Division of Gene Regulation, Institute for Advanced Medical Research, School of Medicine, Keio University, 35 Shinanomachi, Shinjuku-ku, Tokyo 160-8582, Japan.
Division of Gene Regulation, Institute for Advanced Medical Research, School of Medicine, Keio University, 35 Shinanomachi, Shinjuku-ku, Tokyo 160-8582, Japan.
Biochem Biophys Res Commun. 2014 Jan 10;443(2):622-7. doi: 10.1016/j.bbrc.2013.12.016. Epub 2013 Dec 11.
Cancer stem-like cells express high amount of CD44 variant8-10 which protects cancer cells from redox stress. We have demonstrated by immunohistochemical analysis and Western blotting, and reverse-transcription polymerase chain reaction, that CD44 variant8-10 and c-Myc tend to show the inversed expression manner in gastric cancer cells. That is attributable to the oxidative stress-induced canonical Wnt activation, and furthermore, the up-regulation of the downstream molecules, one of which is oncogenic c-Myc, is not easily to occur in CD44 variant-positive cancer cells. We have also found out that CD44v8-10 expression is associated with the turn-over of the c-Myc with the experiments using gastric cancer cell lines. This cannot be simply explained by the model of oxidative stress-induced Wnt activation. CD44v8-10-positive cancer cells are enriched at the invasive front. Tumor tissue at the invasive area is considered to be composed of heterogeneous cellular population; dormant cancer stem-like cells with CD44v8-10 (high)/ Fbw7 (high)/ c-Myc (low) and proliferative cancer stem-like cells with CD44v8-10 (high)/ Fbw7 (low)/ c-Myc (high).
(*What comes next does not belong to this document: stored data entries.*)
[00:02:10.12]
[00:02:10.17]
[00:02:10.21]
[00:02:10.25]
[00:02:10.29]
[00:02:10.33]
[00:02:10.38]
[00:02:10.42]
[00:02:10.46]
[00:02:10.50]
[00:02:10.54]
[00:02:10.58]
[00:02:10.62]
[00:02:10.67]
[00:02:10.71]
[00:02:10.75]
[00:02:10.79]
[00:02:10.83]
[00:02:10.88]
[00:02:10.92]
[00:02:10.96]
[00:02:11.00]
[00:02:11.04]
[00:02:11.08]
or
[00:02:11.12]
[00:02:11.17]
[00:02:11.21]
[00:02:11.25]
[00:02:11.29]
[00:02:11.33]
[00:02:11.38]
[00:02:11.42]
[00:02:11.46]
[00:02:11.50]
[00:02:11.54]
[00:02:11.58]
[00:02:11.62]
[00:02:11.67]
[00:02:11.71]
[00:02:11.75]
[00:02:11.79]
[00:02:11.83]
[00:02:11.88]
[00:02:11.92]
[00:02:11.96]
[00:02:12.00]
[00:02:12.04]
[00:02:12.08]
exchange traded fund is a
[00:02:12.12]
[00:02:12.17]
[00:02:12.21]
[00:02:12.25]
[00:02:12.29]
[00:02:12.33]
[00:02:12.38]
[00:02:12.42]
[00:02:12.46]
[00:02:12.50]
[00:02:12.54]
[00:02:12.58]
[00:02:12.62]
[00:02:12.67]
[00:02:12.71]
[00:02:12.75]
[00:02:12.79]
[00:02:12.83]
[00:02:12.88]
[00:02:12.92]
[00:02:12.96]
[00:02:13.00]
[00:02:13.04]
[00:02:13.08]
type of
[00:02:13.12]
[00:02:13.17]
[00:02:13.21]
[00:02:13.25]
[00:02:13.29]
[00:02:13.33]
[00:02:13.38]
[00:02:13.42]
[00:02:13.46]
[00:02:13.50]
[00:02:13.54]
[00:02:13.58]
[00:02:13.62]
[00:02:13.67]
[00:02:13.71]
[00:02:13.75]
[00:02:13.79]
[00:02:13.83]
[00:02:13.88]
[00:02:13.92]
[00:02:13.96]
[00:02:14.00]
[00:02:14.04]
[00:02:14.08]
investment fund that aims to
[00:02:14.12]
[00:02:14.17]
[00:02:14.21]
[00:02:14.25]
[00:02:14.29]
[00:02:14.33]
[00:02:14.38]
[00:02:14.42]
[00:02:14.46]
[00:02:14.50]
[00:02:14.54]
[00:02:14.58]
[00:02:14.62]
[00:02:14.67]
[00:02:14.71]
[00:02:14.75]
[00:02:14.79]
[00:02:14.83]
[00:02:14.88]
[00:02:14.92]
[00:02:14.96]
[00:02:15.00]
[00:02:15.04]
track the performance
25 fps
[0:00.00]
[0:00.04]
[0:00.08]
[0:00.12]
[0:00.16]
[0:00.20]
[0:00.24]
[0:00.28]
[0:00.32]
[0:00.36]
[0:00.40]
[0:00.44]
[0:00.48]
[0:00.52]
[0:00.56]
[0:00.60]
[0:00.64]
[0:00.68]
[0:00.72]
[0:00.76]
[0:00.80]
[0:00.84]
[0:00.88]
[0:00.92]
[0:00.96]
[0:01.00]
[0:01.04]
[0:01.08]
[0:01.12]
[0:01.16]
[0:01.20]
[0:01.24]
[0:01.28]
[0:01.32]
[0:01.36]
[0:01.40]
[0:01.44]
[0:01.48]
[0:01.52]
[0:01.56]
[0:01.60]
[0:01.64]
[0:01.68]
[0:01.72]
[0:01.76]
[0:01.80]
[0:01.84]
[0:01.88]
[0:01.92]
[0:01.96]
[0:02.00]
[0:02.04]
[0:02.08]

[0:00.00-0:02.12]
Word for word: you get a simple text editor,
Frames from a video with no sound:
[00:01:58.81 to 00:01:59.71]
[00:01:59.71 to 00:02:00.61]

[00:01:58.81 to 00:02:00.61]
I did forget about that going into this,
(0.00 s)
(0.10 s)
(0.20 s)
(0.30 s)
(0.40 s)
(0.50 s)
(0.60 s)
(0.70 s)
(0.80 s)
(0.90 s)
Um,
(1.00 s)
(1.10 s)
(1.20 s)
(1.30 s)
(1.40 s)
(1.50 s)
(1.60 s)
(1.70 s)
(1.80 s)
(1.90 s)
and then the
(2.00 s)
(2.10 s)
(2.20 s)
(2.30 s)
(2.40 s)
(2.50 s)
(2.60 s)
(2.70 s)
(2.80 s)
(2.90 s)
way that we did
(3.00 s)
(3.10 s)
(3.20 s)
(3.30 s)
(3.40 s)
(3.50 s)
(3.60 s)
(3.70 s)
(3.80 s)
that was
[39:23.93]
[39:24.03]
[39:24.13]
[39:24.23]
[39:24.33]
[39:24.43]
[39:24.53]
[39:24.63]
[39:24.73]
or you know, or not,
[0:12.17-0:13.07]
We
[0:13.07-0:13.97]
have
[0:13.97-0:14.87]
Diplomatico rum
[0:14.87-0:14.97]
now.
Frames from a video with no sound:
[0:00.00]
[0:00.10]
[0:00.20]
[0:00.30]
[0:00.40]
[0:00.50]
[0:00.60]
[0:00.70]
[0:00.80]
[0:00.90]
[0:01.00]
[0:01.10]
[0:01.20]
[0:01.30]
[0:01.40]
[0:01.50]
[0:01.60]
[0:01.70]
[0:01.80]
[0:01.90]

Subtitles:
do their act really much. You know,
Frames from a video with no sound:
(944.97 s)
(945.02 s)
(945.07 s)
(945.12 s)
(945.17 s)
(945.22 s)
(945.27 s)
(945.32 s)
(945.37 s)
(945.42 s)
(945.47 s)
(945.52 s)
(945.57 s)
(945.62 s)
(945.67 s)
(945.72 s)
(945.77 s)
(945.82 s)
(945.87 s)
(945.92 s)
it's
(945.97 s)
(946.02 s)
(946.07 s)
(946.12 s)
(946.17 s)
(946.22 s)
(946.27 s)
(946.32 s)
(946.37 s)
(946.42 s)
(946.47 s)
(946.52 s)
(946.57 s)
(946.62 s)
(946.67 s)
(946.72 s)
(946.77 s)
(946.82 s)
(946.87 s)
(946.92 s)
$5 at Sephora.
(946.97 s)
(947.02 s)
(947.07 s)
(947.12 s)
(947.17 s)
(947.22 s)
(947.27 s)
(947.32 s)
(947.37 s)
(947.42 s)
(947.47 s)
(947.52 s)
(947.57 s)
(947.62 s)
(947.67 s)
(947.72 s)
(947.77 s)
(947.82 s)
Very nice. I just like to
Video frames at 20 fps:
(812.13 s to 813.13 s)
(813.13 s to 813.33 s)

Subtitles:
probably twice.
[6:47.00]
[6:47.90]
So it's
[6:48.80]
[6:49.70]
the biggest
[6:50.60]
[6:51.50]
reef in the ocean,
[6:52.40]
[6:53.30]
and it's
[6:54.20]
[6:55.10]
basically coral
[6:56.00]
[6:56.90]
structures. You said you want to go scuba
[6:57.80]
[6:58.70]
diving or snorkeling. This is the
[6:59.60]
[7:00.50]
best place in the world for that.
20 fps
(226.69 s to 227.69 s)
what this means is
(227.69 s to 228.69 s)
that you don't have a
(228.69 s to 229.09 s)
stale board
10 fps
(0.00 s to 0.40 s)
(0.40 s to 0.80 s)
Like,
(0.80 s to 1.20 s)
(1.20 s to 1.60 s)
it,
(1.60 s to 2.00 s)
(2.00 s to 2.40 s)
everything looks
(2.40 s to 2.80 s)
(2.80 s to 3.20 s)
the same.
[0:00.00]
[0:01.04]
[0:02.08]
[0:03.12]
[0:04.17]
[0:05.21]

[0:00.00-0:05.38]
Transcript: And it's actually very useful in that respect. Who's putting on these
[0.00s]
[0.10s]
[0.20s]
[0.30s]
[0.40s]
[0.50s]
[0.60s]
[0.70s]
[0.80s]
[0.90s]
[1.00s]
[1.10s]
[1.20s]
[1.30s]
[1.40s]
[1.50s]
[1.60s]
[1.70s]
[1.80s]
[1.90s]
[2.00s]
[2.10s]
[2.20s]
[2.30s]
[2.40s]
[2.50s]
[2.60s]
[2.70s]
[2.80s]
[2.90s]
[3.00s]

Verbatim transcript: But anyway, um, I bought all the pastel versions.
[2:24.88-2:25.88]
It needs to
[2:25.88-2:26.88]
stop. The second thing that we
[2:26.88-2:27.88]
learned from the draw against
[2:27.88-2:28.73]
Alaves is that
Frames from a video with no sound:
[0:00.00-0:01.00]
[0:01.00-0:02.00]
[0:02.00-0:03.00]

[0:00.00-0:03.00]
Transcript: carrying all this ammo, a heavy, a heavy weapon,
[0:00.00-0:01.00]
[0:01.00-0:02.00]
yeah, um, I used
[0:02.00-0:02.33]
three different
肿瘤干细胞样细胞表达高水平的 CD44 变体 8-10,这可以保护癌细胞免受氧化应激。我们通过免疫组织化学分析、Western blot 和逆转录聚合酶链反应证实,CD44 变体 8-10 和 c-Myc 在胃癌细胞中呈现相反的表达模式。这归因于氧化应激诱导的经典 Wnt 激活,此外,下游分子的上调,其中一个是致癌的 c-Myc,在 CD44 变体阳性的癌细胞中不容易发生。我们还发现,CD44v8-10 的表达与胃癌细胞系中 c-Myc 的周转有关。这不能简单地用氧化应激诱导的 Wnt 激活模型来解释。CD44v8-10 阳性的癌细胞富集在侵袭前沿。侵袭区域的肿瘤组织被认为是由异质细胞群组成的;具有 CD44v8-10(高)/Fbw7(高)/c-Myc(低)的休眠肿瘤干细胞样细胞和具有 CD44v8-10(高)/Fbw7(低)/c-Myc(高)的增殖肿瘤干细胞样细胞。